Exercise
Return all of the data exactly, with nothing left out but the pictures.

Saved data entries:
========
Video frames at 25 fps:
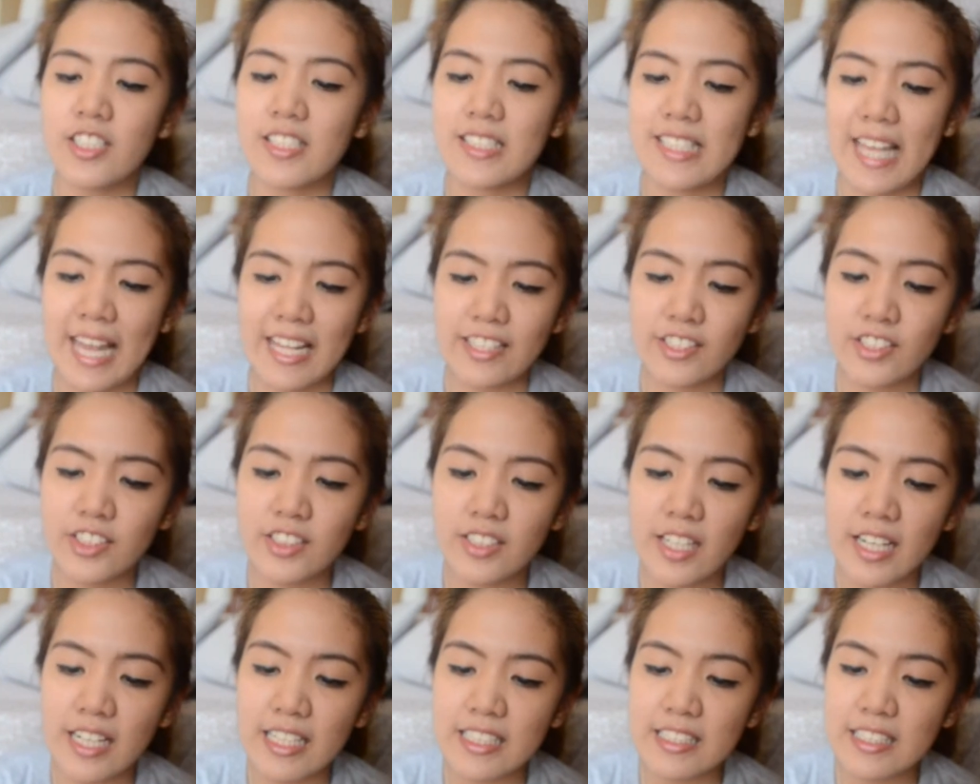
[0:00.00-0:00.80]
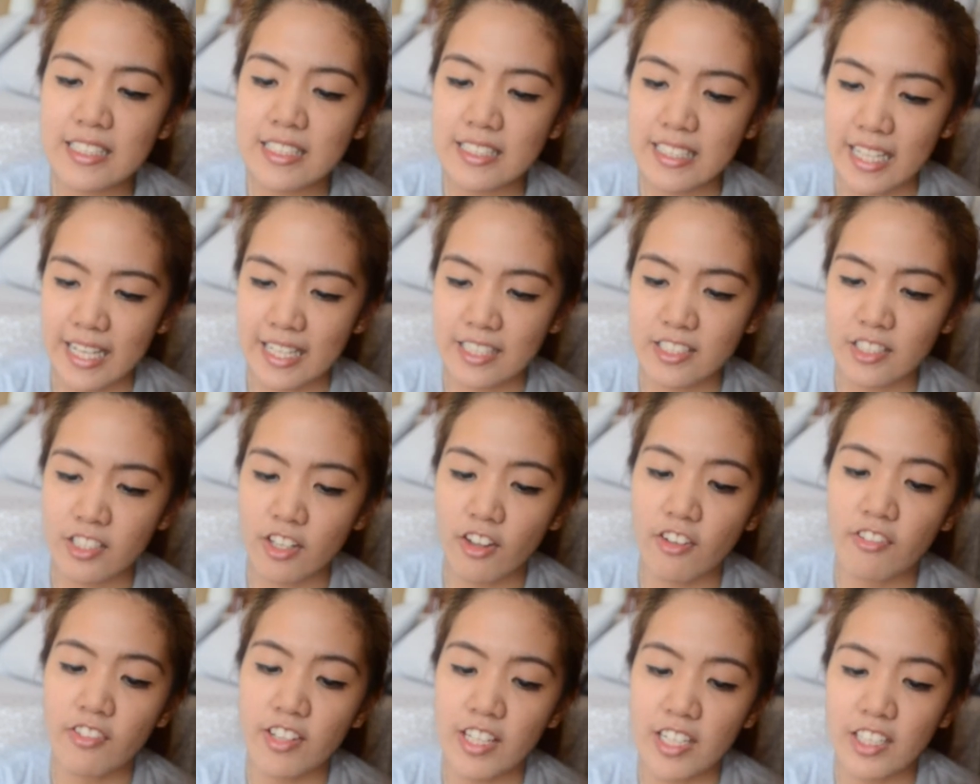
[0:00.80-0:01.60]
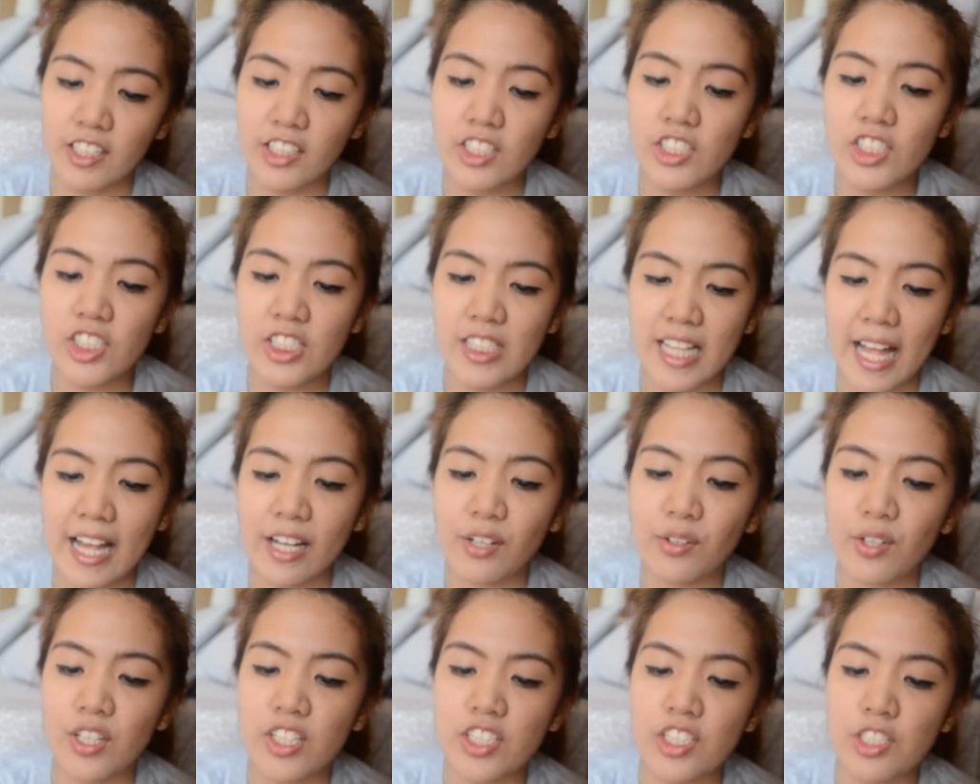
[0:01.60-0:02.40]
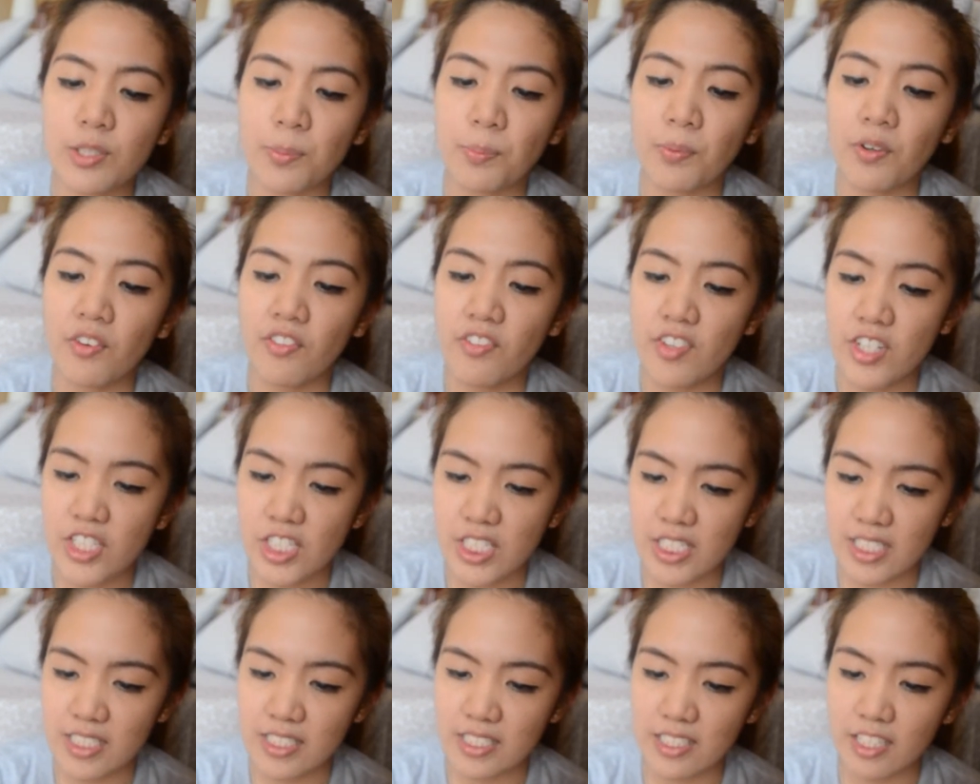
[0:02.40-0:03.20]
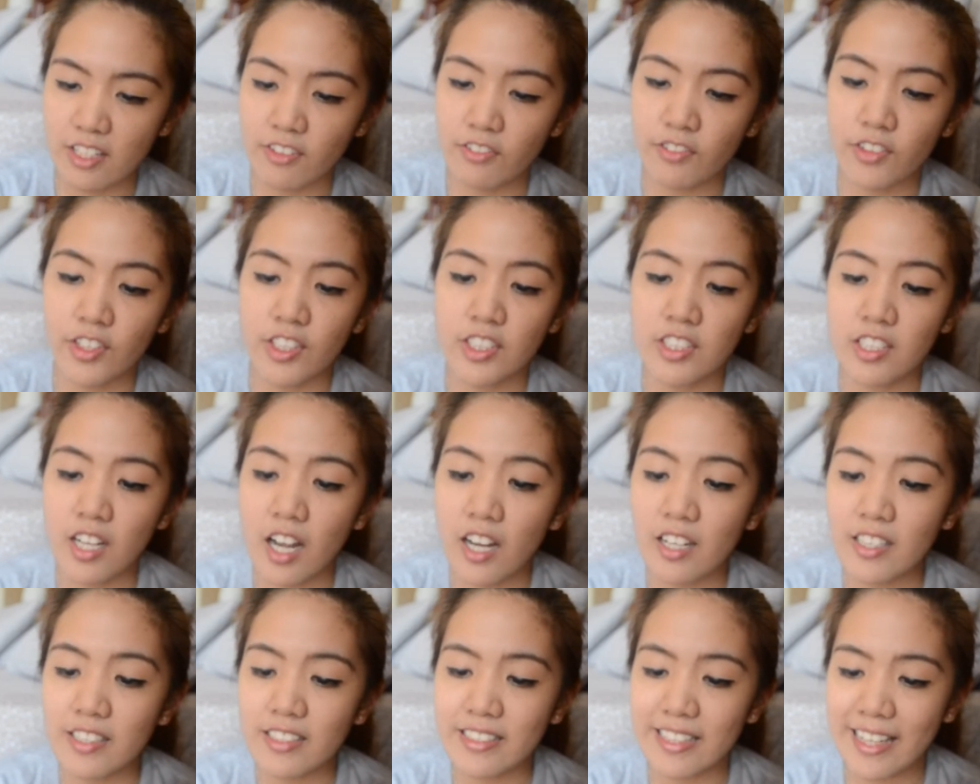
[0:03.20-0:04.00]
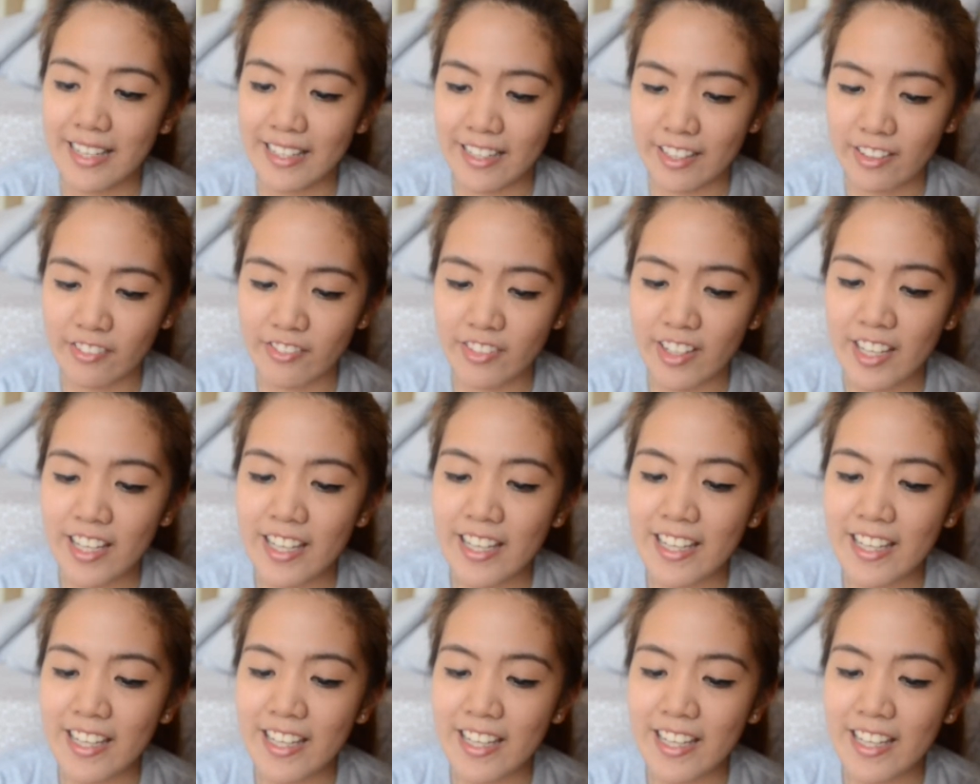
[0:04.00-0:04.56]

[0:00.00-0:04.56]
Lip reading: standardized test of English language proficiency for non-native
========
Response to the exercise
Video frames at 25 fps:
[0:00.00-0:00.80]
[0:00.80-0:01.60]
[0:01.60-0:02.40]
[0:02.40-0:03.20]
[0:03.20-0:04.00]
[0:04.00-0:04.56]

[0:00.00-0:04.56]
Lip reading: standardized test of English language proficiency for non-native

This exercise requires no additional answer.